Ja jak się denerwuję, to milczę i zbieram nad sobą czarne chmury. Za to jak się bardzo cieszę, to wpadam w szał, więc mogłabym wtedy się zamknąć we Wrzeszczącej Chacie aż przestanę się śmiać. ;) Chociaż nie wiem, czy takiego specjalnego miejsca potrzebuję, skoro mieszkam zaraz obok psychiatryka.

ha! mam to samo! zwłaszcza ze śmiechem.
ostatnio szłam sobie ze znajomymi kulturalnie przez miasto i aż się zataczałam ze śmiechu. ludzie dziwnie na mnie patrzyli o.o
podobnie z nerwami - cisza, a jak przyjdzie wybuch... to lepiej się ode mnie trzymać z daleka!

- co się stało?
- nic.
- no ale widzę, że coś się stało.
- JAK MÓWIĘ, ŻE SIĘ NIC NIE STAŁO, TO ZNACZY, ŻE SIĘ NIC ^$%@#$% NIE STAŁO!

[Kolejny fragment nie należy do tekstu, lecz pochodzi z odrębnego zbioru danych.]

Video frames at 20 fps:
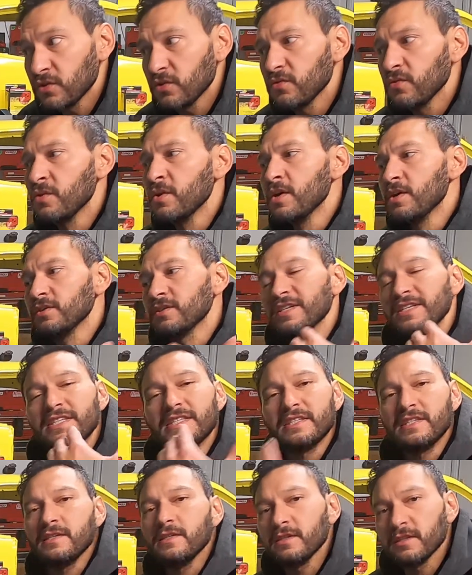to
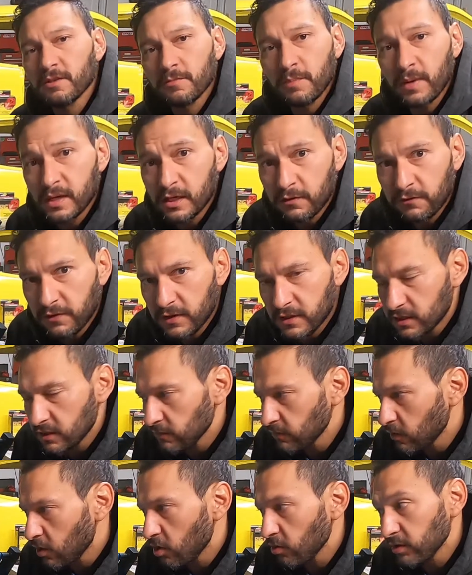see the benefits
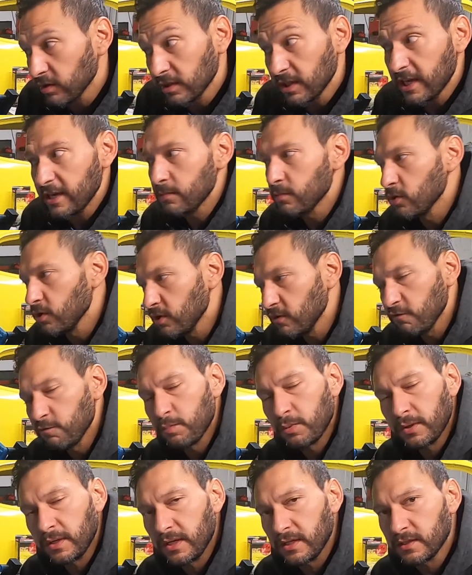of all the labor you've
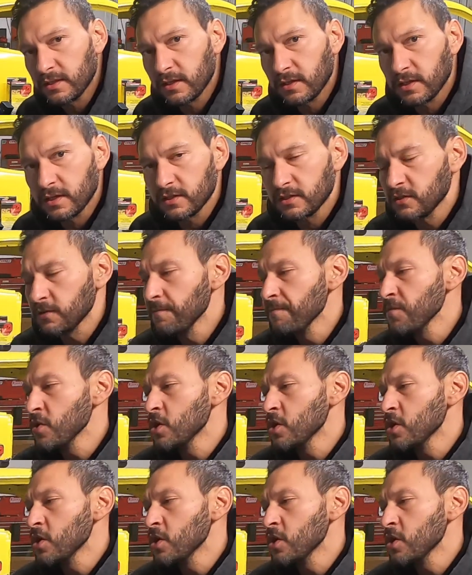put into this.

co do Wrzeszczącej Chaty - fajny pomysł, chciałabym taką. i myślę, że każdemu takie miejsce by się czasami przydało :P

bathildafan - 2011-08-24 15:46:15

Aga napisał:

A co by wystarczyło? Biały pokoik bez klamek?xD

taak! i biały kaftan :D tak dla większego bezpieczeństwa ; )

neko - 2011-09-01 22:59:25

Wracając do tematu, mi by się taka chatka nie przydała :D Ot, jakaś stara rudera . Jakoś nie mam potrzeby darcia się w powietrze, jak już wolę do kogoś ^^"

R.A.B - 2014-04-13 19:53:56

Też bym chciał taką, ale żeby miała dwa pokoje. Jeden do wyszalenia się kiedy trzeba będzie mi wyładować emocje i nadmiar negatywnej energii, a drugi, taki bezpieczny, gdzie mógłbym pójść, pooglądać jakieś mementa z dzieciństwa, dla czystej nostalgii, i niejako wewnętrznego oczyszczenia :D

Aga - 2014-04-13 21:12:35

Jak to po 3 latach zmienia sie sytuacja.... Prawda jest taka ze nadal miejsce odosobnienia by sie przydało by mi nikt nie wchodził ale i tak już do innego pokoju przeszłam więc jak potrzebuje świetego spokoju to sie w nim zamykam i nie slysze co sie w całym domu dzieje :D

R.A.B - 2014-04-14 19:35:11

Pozazdrościć, jak bym u mnie się tak zamknął to zaraz by było "A co Ty tu robisz?" mamy, albo z dużego pokoju jakiś film :/ zeeeeero prywaty.